METHOD AND APPARATUS FOR VISION-BASED COUPLING BETWEEN POINTER ACTIONS AND PROJECTED IMAGES

BACKGROUND OF THE INVENTION

1. Field of the Invention The present invention relates generally to computerized mapping of pointers and, in particular, to the computerized mapping of a user's pointer between a computer display and a computer virtual environment.

2. Description of the Prior Art

Traditional methods of controlling computer-based presentations (such as Microsoft* PowerPoint* talks) require the user to send commands to the computer using either the keyboard or the mouse. This can be awkward because it diverts the attention of the presenter and the audience from the projected presentation (screen). A more natural mode of controlling such presentations would be by performing operations directly on the presentation area. Existing systems for accepting user input from the presentation surface include expensive electronic whiteboards and pointing devices such as remote mice. Electronic whiteboards are not portable, and either require laborious manual calibration and/or force the use of specially coded markers. Remote mice lack the transparency and immediacy of pointing actions and suffer from other problems. For instance, infrared mice require the user to point the mouse at a small target, radio mice are subject to interference, and mice with long cables are unwieldy.
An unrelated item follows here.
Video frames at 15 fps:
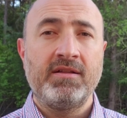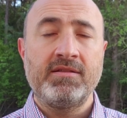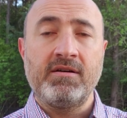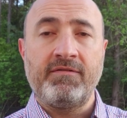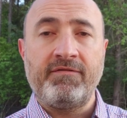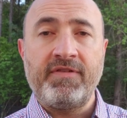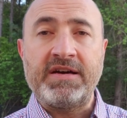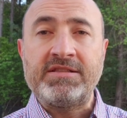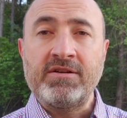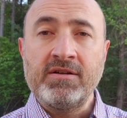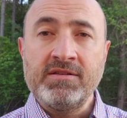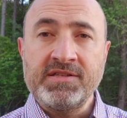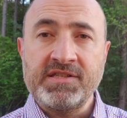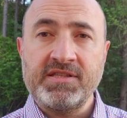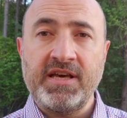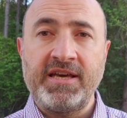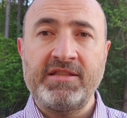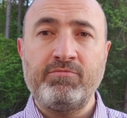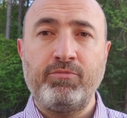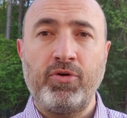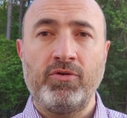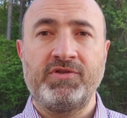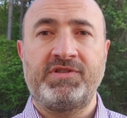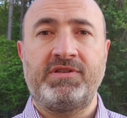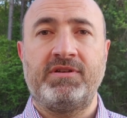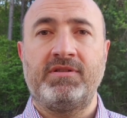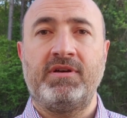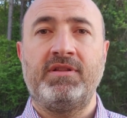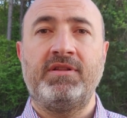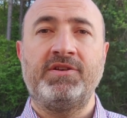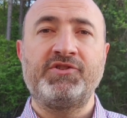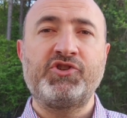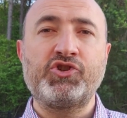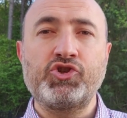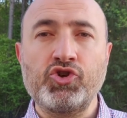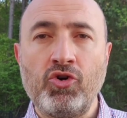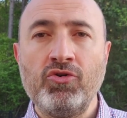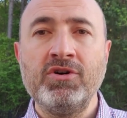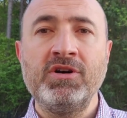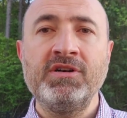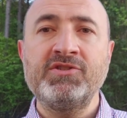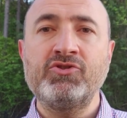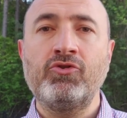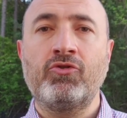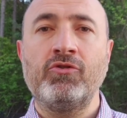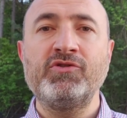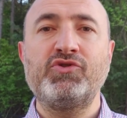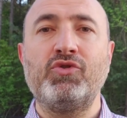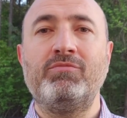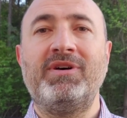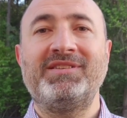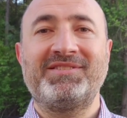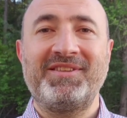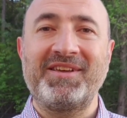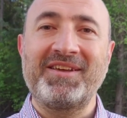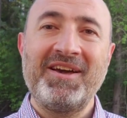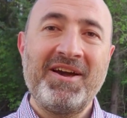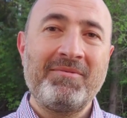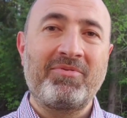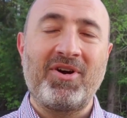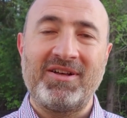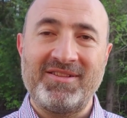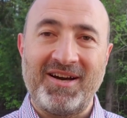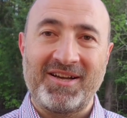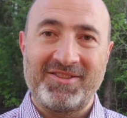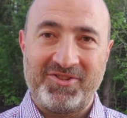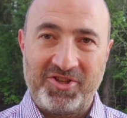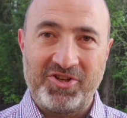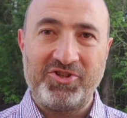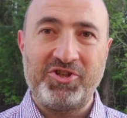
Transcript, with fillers: the federal state posted the strongest gross domestic product, the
It is. therefore, an object of the present invention to allow the user to directly control the presentation in a more natural manner, either at a distance from the screen (using a laser pointer or shadow gestures) or at a distance from the computer

(using a telescoping pointer). It is another object of the present invention to create an inexpensive and portable presentation control system.

SUMMARY OF THE INVENTION Accordingly, we have developed a method and an apparatus to overcome the problems with the prior art systems.

The present invention includes an inexpensive low-resolution camera which is connected to the user's notebook computer and which observes the presentation area. Computer-vision algorithms determine where the user is pointing on the presentation surface, and this provides a correspondence between the user's actions (as seen by the camera) and active regions in the image being displayed on the screen.

The user may control the presentation using a variety of methods such as laser-pointer motions on the projected image, shadows cast by the user's fingers or a traditional telescoping pointer (optionally augmented by a lighted or reflective tip). The user is not. however, restricted to this mode. Control can be augmented using standard keyboard/mouse events, speech recognition or vision-based facial-expression analysis. The method of the present invention includes determining the mapping between a point in the projected image frame and the corresponding point in the camera image frame; given an image of the scene as taken by the camera, identifying the point(s). if any, that were targeted by the user (in the case of a laser pointer, this corresponds to the bright red dot in the image and for a shadow of the user's finger, this is slightly more complicated); given the mapping computed above, mapping the user-selected point from camera image frame to source image (pre-projection) frame; and performing a programmed action in response to the location and characteristics of the user's pointer action (for instance, drawing a dot or moving to the next slide of a presentation). Further, the present invention includes an apparatus that is capable of performing the above- described method.

BRIEF DESCRIPTION OF THE DRAWINGS Fig. 1 is a block diagram of one embodiment of an apparatus according to the present invention; and

Fig. 2 is a flow diagram illustrating the general method according to the present invention.

DETAILED DESCRIPTION OF THE PREFERRED EMBODIMENT The present invention is directed to mapping a user's pointer between a computer display and a computer virtual environment. According to the present invention, there is provided a method and apparatus for the computerized mapping of pointers in a projection/camera system.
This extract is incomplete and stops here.